Considering how much money we spend on health care in the U.S., we might hope that we allocate a good chunk of it toward evaluating the impact of the health policies we have in place. Unfortunately, this is rarely the case.

Austin Frakt explores U.S. health policy evaluation (or lack thereof) in one of his recent posts on The New York Times’ The Upshot, and Aaron Carroll walks us through these findings on Health Care Triage. They both report that less than a tenth of a percent of U.S. health care spending is directed toward policy evaluation. That means that most of the programs and policies in place in the United States aren’t backed by evidence.

Once in a blue moon, researchers have the opportunity to conduct a randomized controlled trial to investigate the effects of health policy. The 1970s RAND health insurance experiment was one of those opportunities; it found that, overall, the people who paid for a share of their health care costs used fewer health services and did not experience negative impacts on their health.

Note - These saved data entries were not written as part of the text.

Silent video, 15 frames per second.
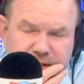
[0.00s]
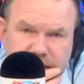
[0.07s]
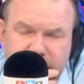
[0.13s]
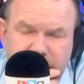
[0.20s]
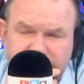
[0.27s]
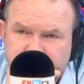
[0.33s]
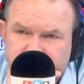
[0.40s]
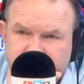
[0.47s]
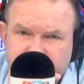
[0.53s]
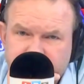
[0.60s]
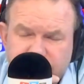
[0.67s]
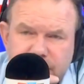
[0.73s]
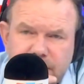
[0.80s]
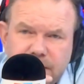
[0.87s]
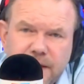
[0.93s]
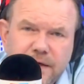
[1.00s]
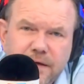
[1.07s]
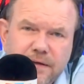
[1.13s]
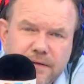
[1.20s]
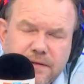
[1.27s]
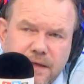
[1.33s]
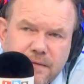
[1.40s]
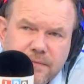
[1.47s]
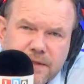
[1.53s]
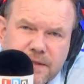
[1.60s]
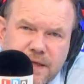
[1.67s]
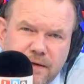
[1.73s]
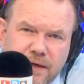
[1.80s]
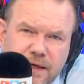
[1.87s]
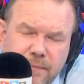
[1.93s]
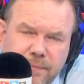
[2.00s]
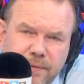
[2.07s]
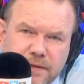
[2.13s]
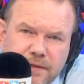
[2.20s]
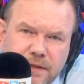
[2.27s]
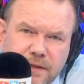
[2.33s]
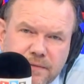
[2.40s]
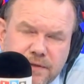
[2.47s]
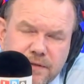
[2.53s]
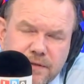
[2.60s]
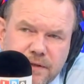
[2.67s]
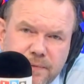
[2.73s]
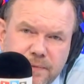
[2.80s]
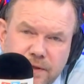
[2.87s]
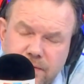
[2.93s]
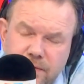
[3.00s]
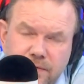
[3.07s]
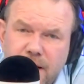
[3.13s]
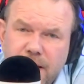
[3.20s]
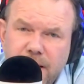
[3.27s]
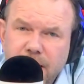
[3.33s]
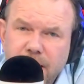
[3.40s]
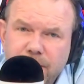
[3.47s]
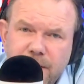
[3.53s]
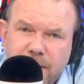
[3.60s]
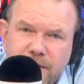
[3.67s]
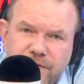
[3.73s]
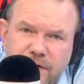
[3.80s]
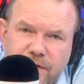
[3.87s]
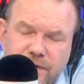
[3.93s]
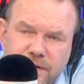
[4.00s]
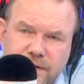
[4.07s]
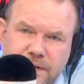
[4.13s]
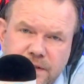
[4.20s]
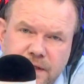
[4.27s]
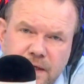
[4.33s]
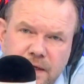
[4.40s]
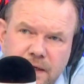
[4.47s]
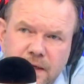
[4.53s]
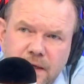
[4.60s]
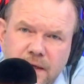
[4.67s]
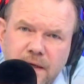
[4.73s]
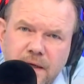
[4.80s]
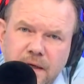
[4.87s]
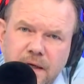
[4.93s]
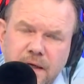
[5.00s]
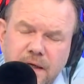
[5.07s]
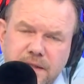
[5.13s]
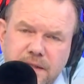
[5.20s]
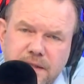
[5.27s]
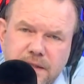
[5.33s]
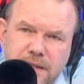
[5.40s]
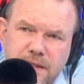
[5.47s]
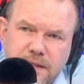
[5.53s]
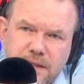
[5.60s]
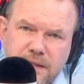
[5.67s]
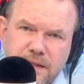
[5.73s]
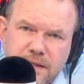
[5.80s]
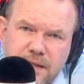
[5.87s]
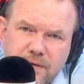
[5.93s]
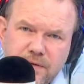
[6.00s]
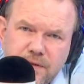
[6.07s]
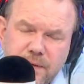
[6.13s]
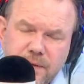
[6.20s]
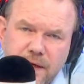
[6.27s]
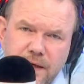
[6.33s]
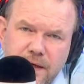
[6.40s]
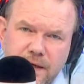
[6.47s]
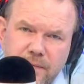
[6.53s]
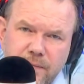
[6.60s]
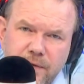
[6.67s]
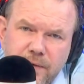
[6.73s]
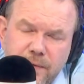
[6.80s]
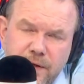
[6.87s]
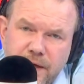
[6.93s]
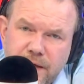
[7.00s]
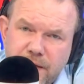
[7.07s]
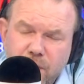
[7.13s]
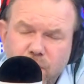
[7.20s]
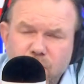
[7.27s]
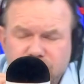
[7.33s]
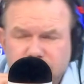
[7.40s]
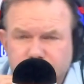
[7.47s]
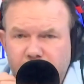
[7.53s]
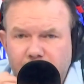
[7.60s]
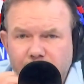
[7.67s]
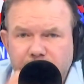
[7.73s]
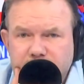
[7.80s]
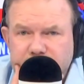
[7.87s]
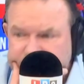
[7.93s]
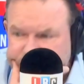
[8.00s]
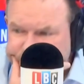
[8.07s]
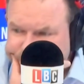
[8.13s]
the government in Montenegro, who's helped us out a couple of times on this. But you're right. I mean, our focus is elsewhere at the moment, and all diplomacy is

This finding has been driving the payment structure of health insurance ever since.

The Oregon Medicaid Experiment is the other classic randomized trial in health policy, and though it has been extremely influential in suggesting that expanded access to Medicaid decreases financial hardship and rate of depression, some of its other findings aren’t statistically significant. Most other health policy RCTs are scarce and often underpowered.

There’s a lot of talk about restructuring our health care system, but what we need urgently is to direct some of our health care dollars toward rigorously evaluating our policies. We can’t wish our policies into effectiveness; we need evidence to do that.